她没换阮明玉的衣服,只是施了个净尘术,昏迷时一颗源清丹下去,如今腿上的焦黑已经消失,只留下了一大片崭新的疤。
也不知这火是什么来历,连源清丹都不能根除痕迹。
见阮明玉的视线还停留在那,段凝月放柔了声音出言安慰:“修真界无所不有,总能找到办法治好的。”
遭逢大难的女主看向她点点头,没什么血色的唇动了动:“多谢。”
声音干涩沙哑,像是被沙砾磨过。
她似乎是意识到了,默默垂下了目光。
段凝月却像是没注意到这点一样,微笑接道:“不必客气,之前若非有你出手相帮,我恐怕也等不到现在来报答恩情了。”
“只是当年匆匆一面,你未必记得我。”
说罢,她拿过一旁备好的干净衣物,弯腰放在了床尾。
“这家店的早膳做得不错,我去端份上来,你也尝尝?”
阮明衡顺从地点点头,目送着她走出房间。
短暂的喧嚣过后,屋内又安静下来。
被单独留下的阮明衡盯着床尾的衣裳看了一会,才慢悠悠地拎起,抖开,自然地换上。
床头的铜镜里映出他现在的脸,他这么盯着,眼中不自觉地流露出厌恶,末了嗤笑一声,移开了目光。
灵力运转虽谈不上畅通无阻,但比起当初经脉损伤的结果要好得太多,就连堆积了几十年的杂质都一扫而空。

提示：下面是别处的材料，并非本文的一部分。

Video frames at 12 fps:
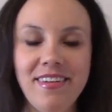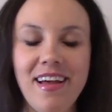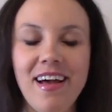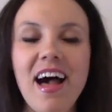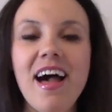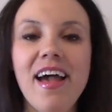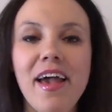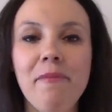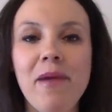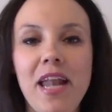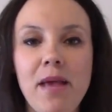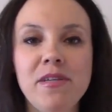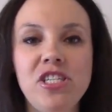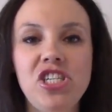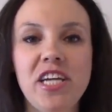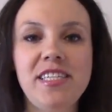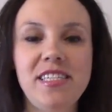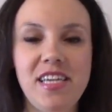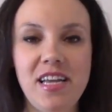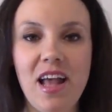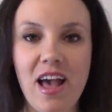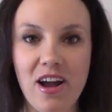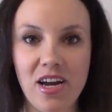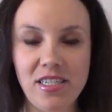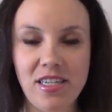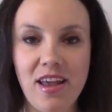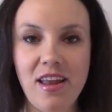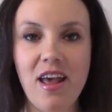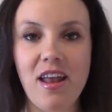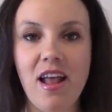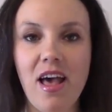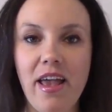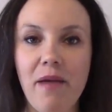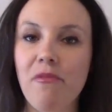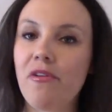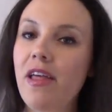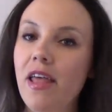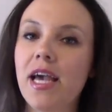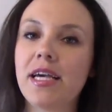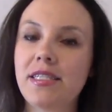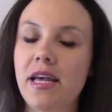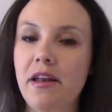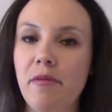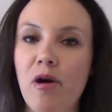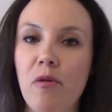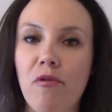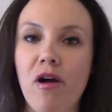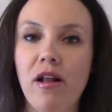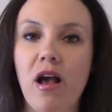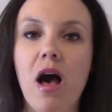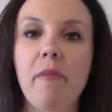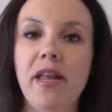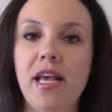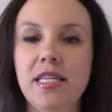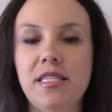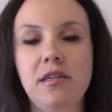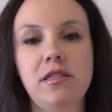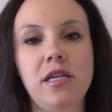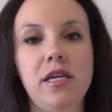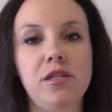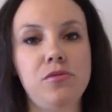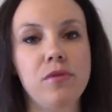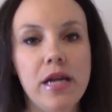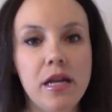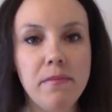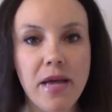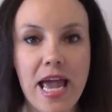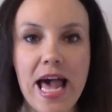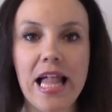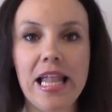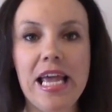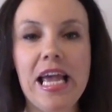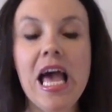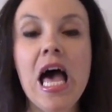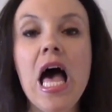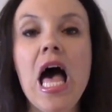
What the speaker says: Hi, my name is Justine Harrison, and I am really excited about broad comedy. It sounds like it's right up my alley.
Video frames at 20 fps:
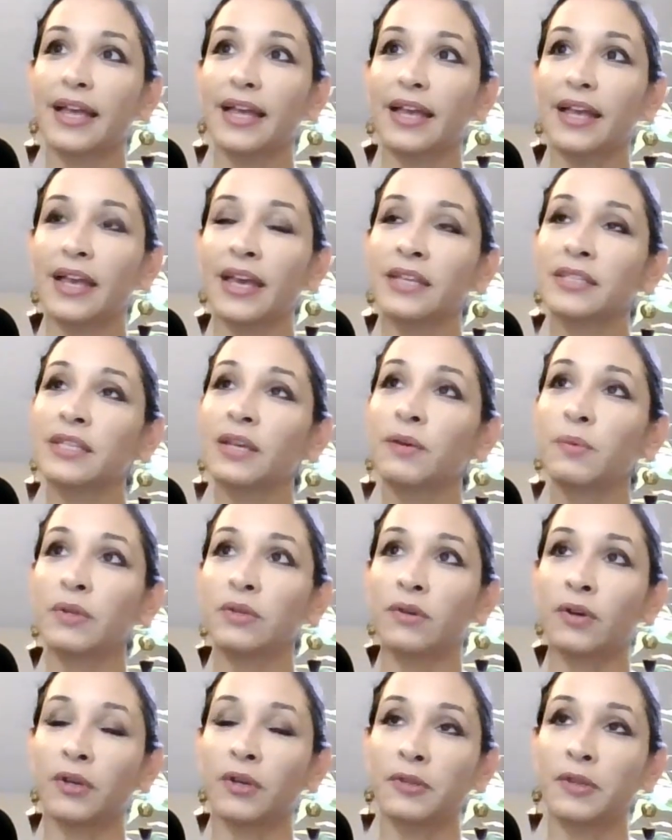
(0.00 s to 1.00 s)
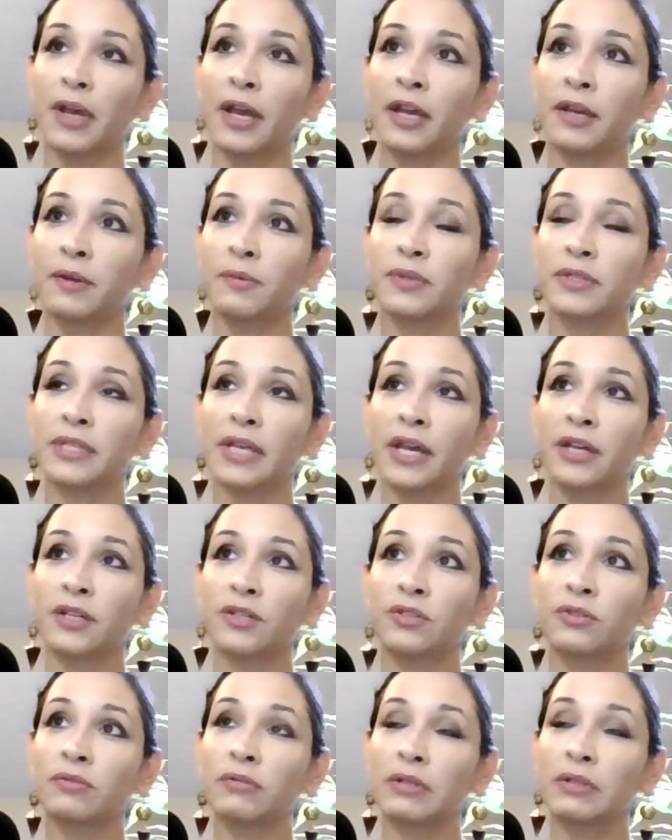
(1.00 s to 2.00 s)
as I went on, I was
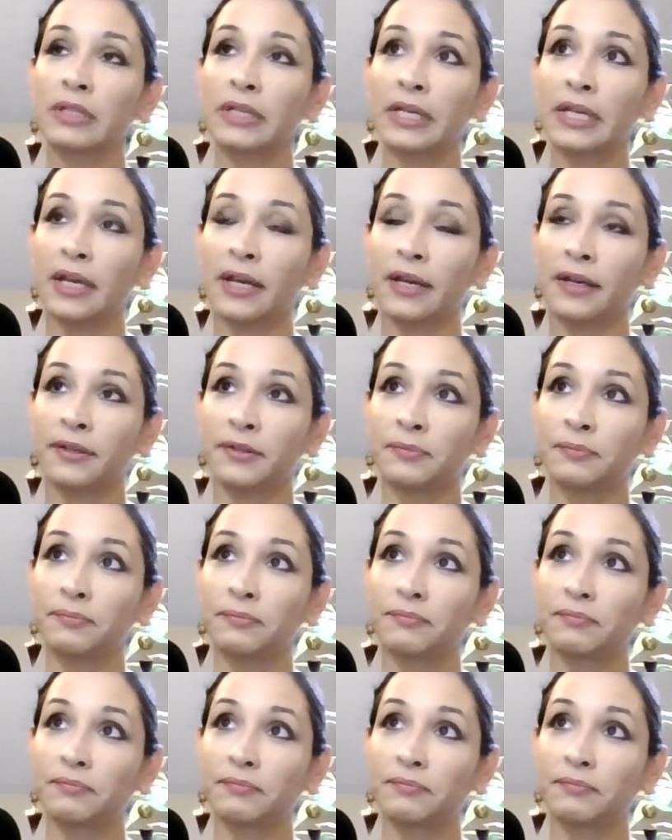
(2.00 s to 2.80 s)
actually I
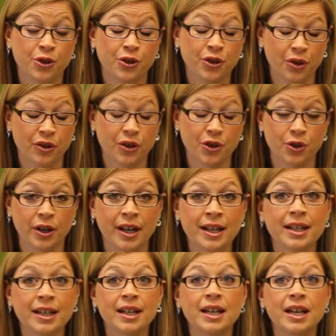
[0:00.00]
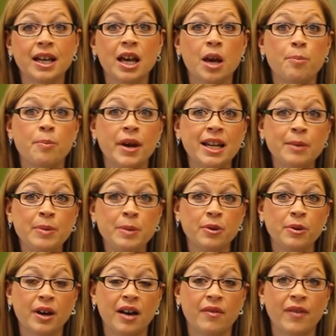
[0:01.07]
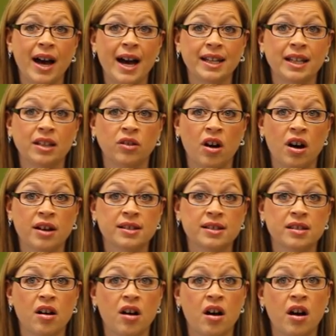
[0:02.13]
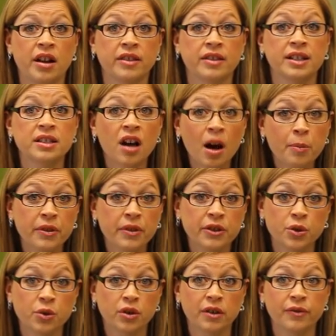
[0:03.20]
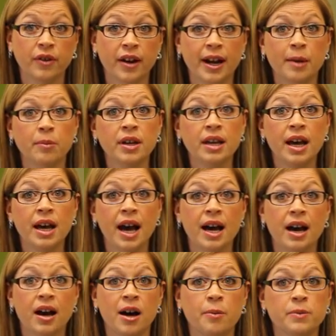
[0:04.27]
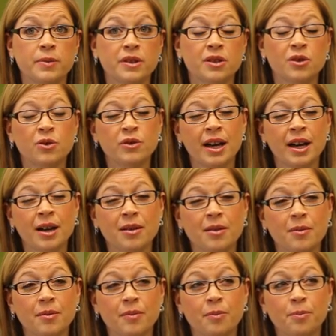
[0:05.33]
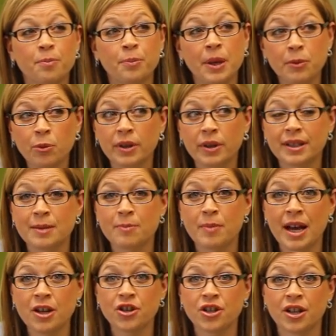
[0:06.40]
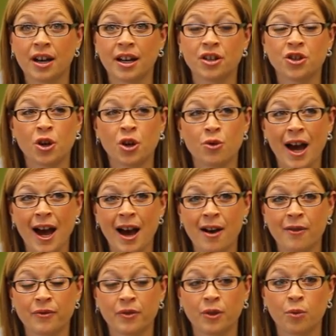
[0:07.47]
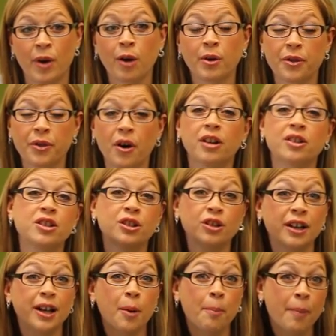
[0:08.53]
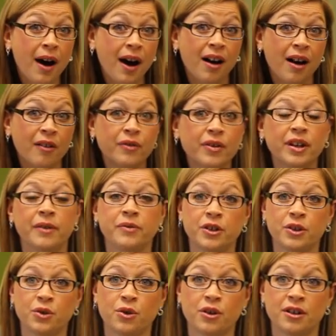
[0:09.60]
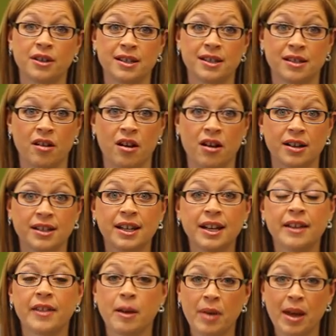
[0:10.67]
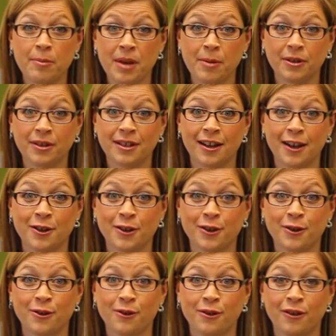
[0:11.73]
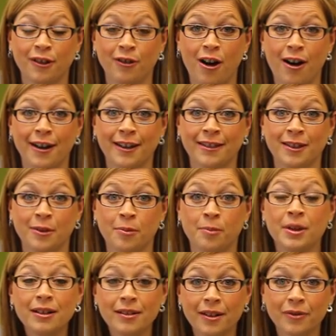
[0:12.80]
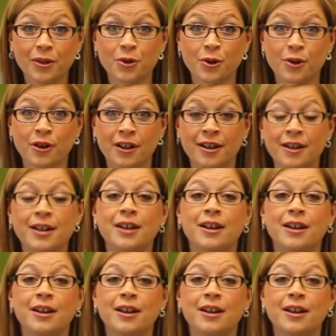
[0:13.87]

do the trick, many people have added locks on the top of the door frame so that people with dementia don't have the wherewithal to look above if the door is locked. They may be able to undo the lock in the middle of the door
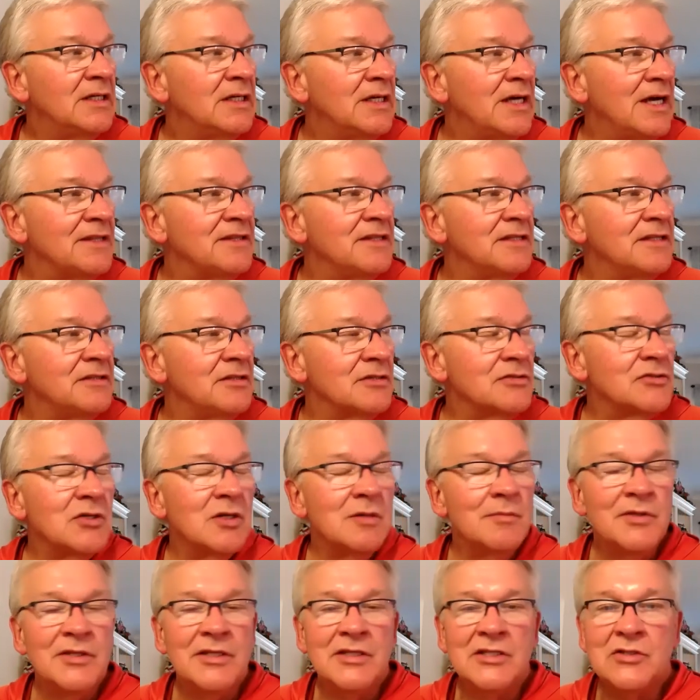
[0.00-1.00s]
I think the
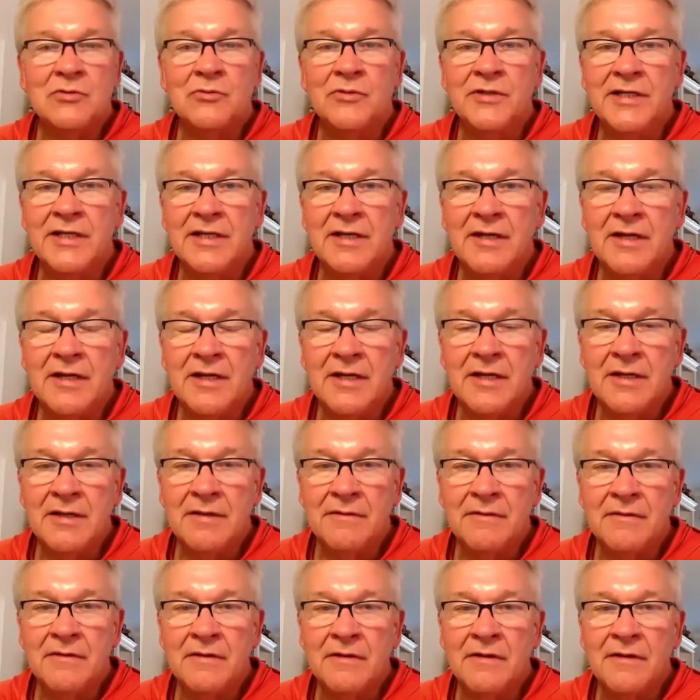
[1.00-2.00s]
sermon this week
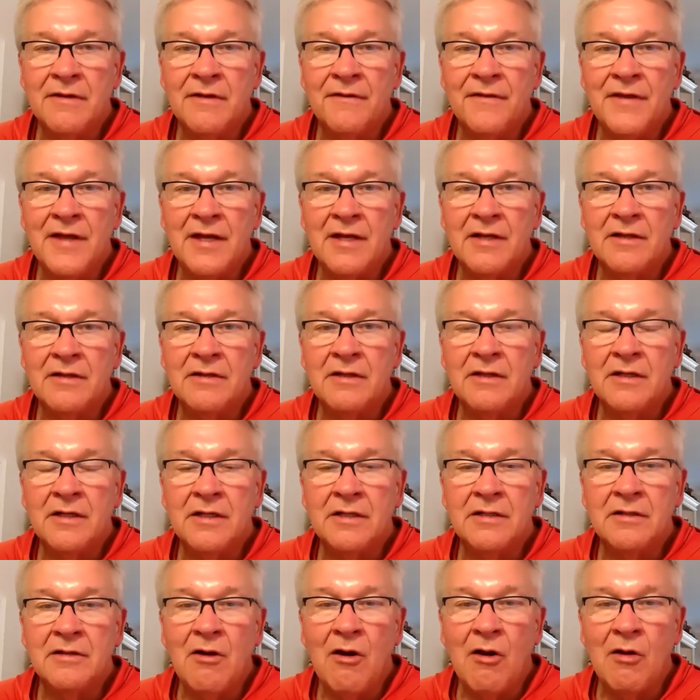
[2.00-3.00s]
that
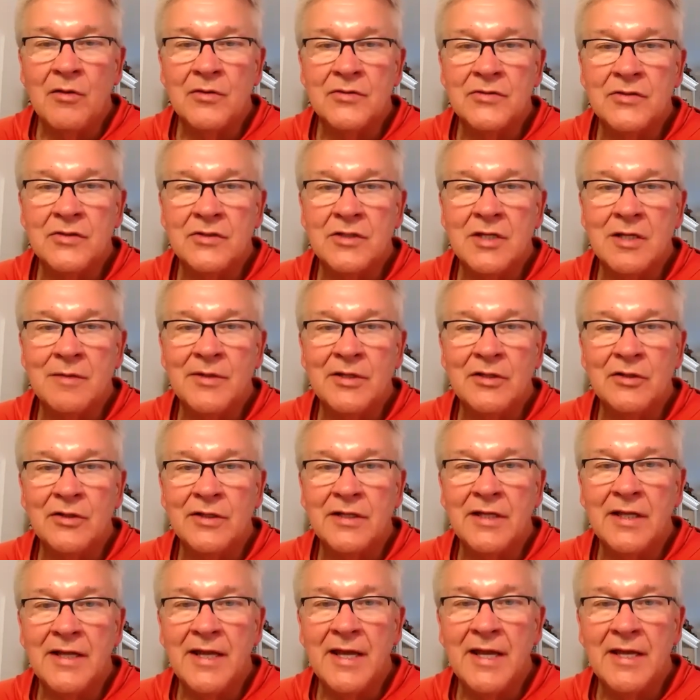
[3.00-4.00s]
Carlos is going to be
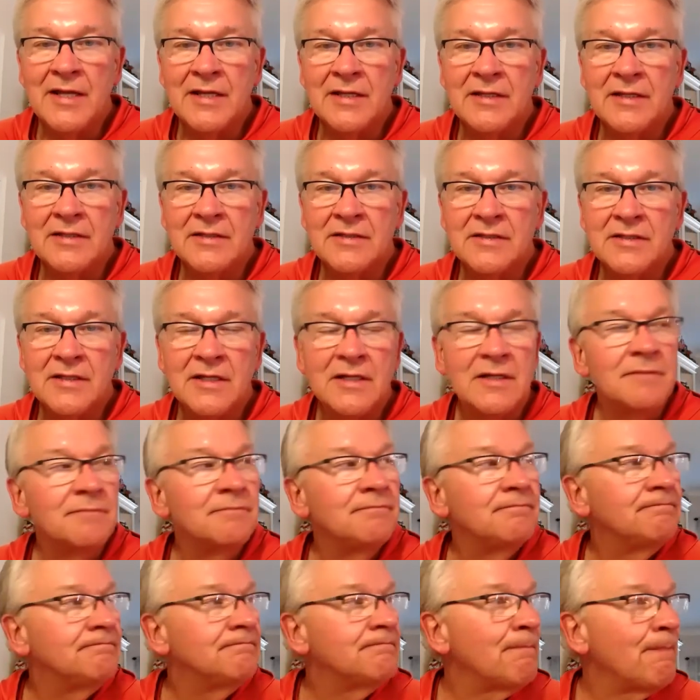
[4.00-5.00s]
looking at is
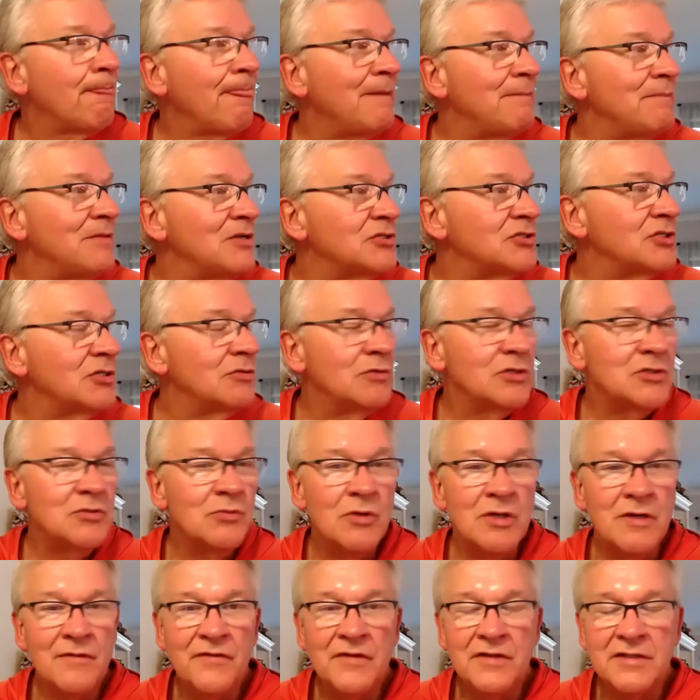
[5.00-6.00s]
I'm not sure which
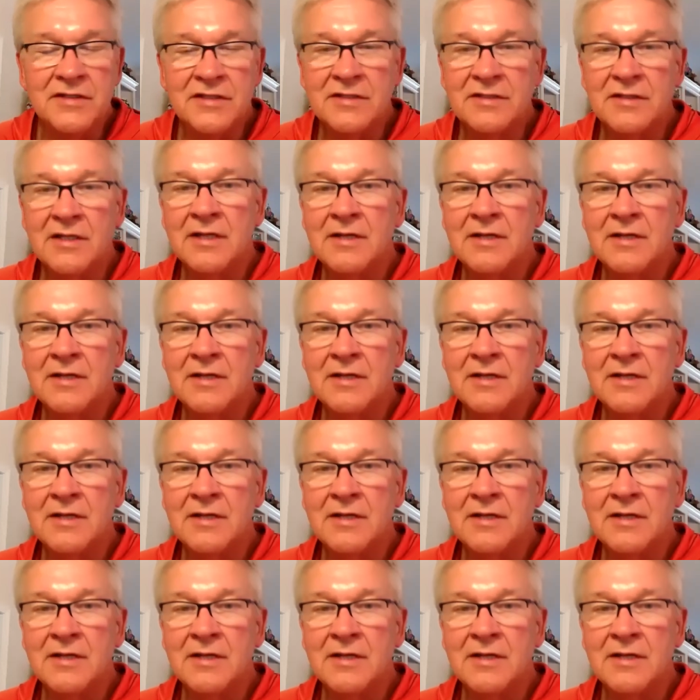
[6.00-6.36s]
one, if it's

阮明衡再次运功调息,体内尚存的药力受到牵引,继续温和地充盈着脆弱的经脉。
寻常的丹药?分明是有连城之价的源清丹。
阮明衡起身走了两步,双腿的无力感还残留着,隐隐有几丝热气窜上来,引得阵阵刺痛。
他慢慢走了一个来回,屋内属于住客的东西几乎没有,软榻上的一本《青永集》,矮桌旁的一顶白纱斗笠,门后的一把普通油纸伞,便是全部。
阮明衡停在了窗边,侧过身推开了一点缝隙。
街市的热闹似乎完全没有受到影响,小贩的吆喝声远远地就传了过来,对面的饭馆老板正摘下隔板准备开店,招牌上的“青永”二字很是醒目。
饭菜的香气随着推门的响动飘进了屋内。
段凝月甫一进来就看见了站在窗边的阮明玉,模样标致的女主穿上了朴素的浅粉长裙,衬得一张苍白的小脸多了几分红润。
她脊背挺得很直,眼神悠远,无端地显出一股本不该属于她的孤傲之感,可等她柔柔地看过来时,这种感觉又荡然无存了。
段凝月扬起笑脸,将食盒中的菜肴一一摆出:“你体内丹药残留的杂质不少,是不是筑基之后就没怎么好好吃饭了?”
阮明玉有些不好意思地小幅度点点头,走过来帮着摆盘。
“金丹期虽可辟谷,但丹药可不能再像从前那么吃了。”段凝月坐下身,自然地夹起一块桂花冷糕咬了口,“别太拘束,这些饭菜只是住宿的添头,不够了我再传讯店家送上来便是。”
坐在她对面的阮明玉点头,拿起筷子也先夹了一块桂花冷糕,很快又夹了一块,不多时,一盘冷糕就见了底,阮明玉的筷子顿了顿,脸皮微红地看了过来。